What BS? That having a WP doesn't mean you'll get updates at all, and definitely not at a reasonable pace? Because that's not BS, that's the truth. Or when I said that app take too long to open on a wide range of WP devices? Because that's also true. As for the idea that I should be "using a flagship device to get good performance", I'm using a 3 or so year old Android phone and getting good performance.
Are you saying that current budget WP are lesser than a 3 year old Android device? How will it fare against a quad core budget phone that's come out recently? I can get a Moto E for 129$. I can get a Moto G for 159$ from Republic Wireless. I don't ask this because I dislike WP, as much as you seem to be assuming I do. I like WP, but let's not kid ourselves and say that it's as good as the competition.
Blame the OEMs.
Blame the carriers.
Blame anyone you want, really.
People won't care about the various excuses. And at this point, Android users don't really care about version upgrades. Android has the features, and the apps are updated (as in Google has actually put the things that used to be system apps in the store) and performance is getting better. Microsoft had a chance to fix this, really, but they chose to do neither of the two things that would have fixed this colossal mistake of theirs. They didn't put their big apps in their own store, like they have with Windows RT, and they have continued to bow down to the carriers.

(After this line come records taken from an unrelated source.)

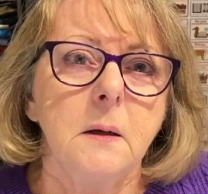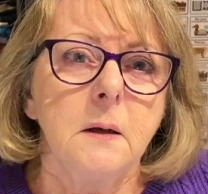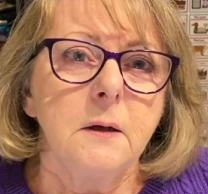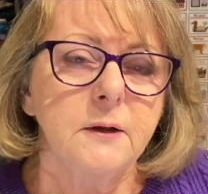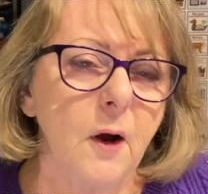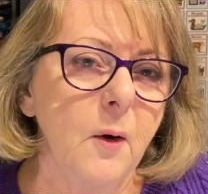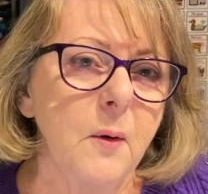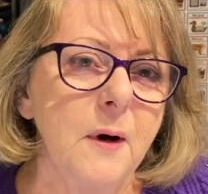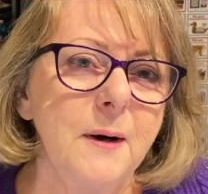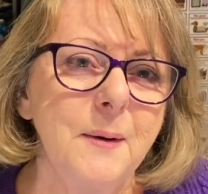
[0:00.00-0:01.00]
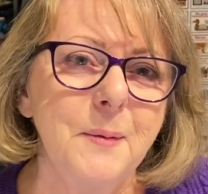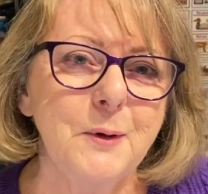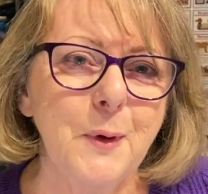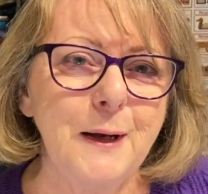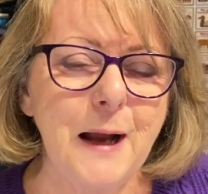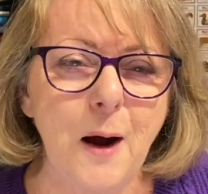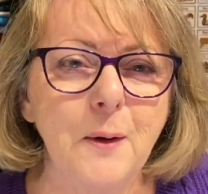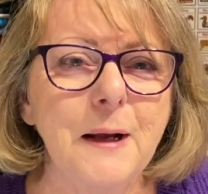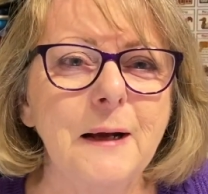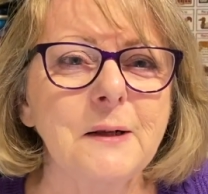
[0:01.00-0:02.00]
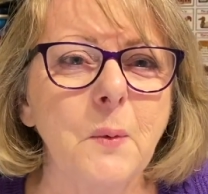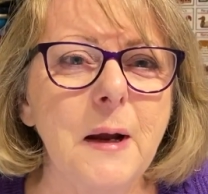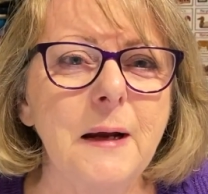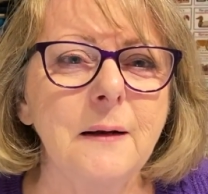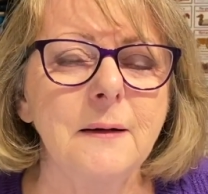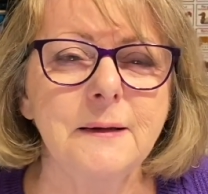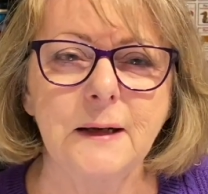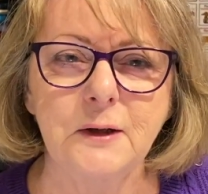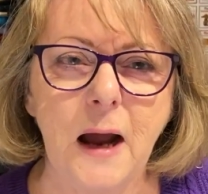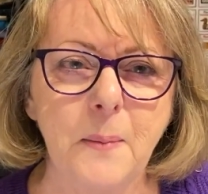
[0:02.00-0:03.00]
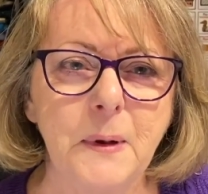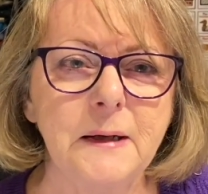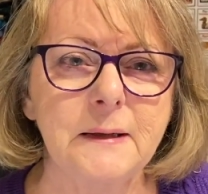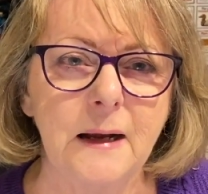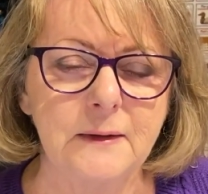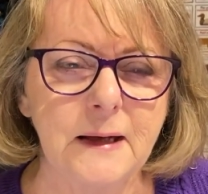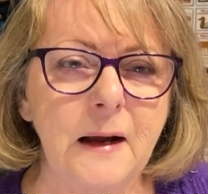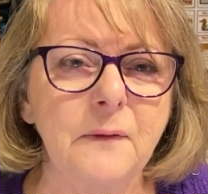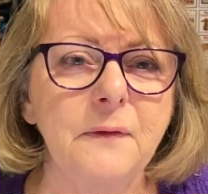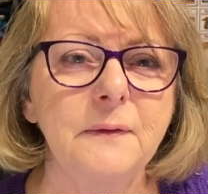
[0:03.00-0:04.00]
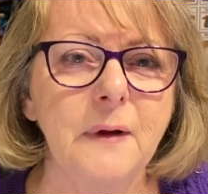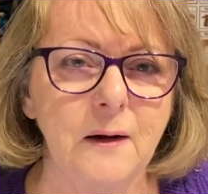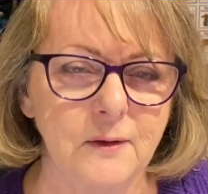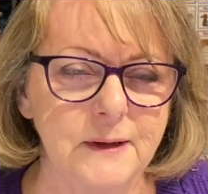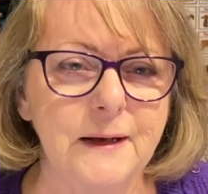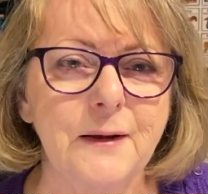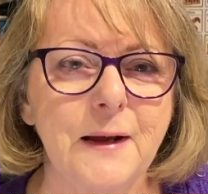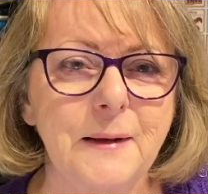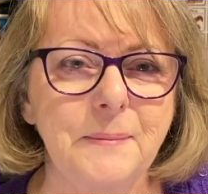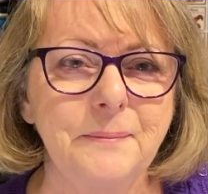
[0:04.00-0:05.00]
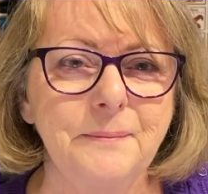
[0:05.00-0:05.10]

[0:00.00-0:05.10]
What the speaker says: So between now and next week, stitch happy, stay safe, and I'll see you then.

This is a problem of Microsoft's making.
By the way, I dislike Google with a passion. I moved everything I could away from them. At the same time, I'm not so blind as to think that WP is there yet. I want it to be, but it's not. It doesn't have the apps, it doesn't have a performance edge anymore. It has the UI advantage, in my opinion at least. Microsoft might fix it with Threshold, or they might disappoint me again. I don't know.
OH, and for the record ... I didn't buy a contract device. Who the heck would buy a 100$ phone on contract?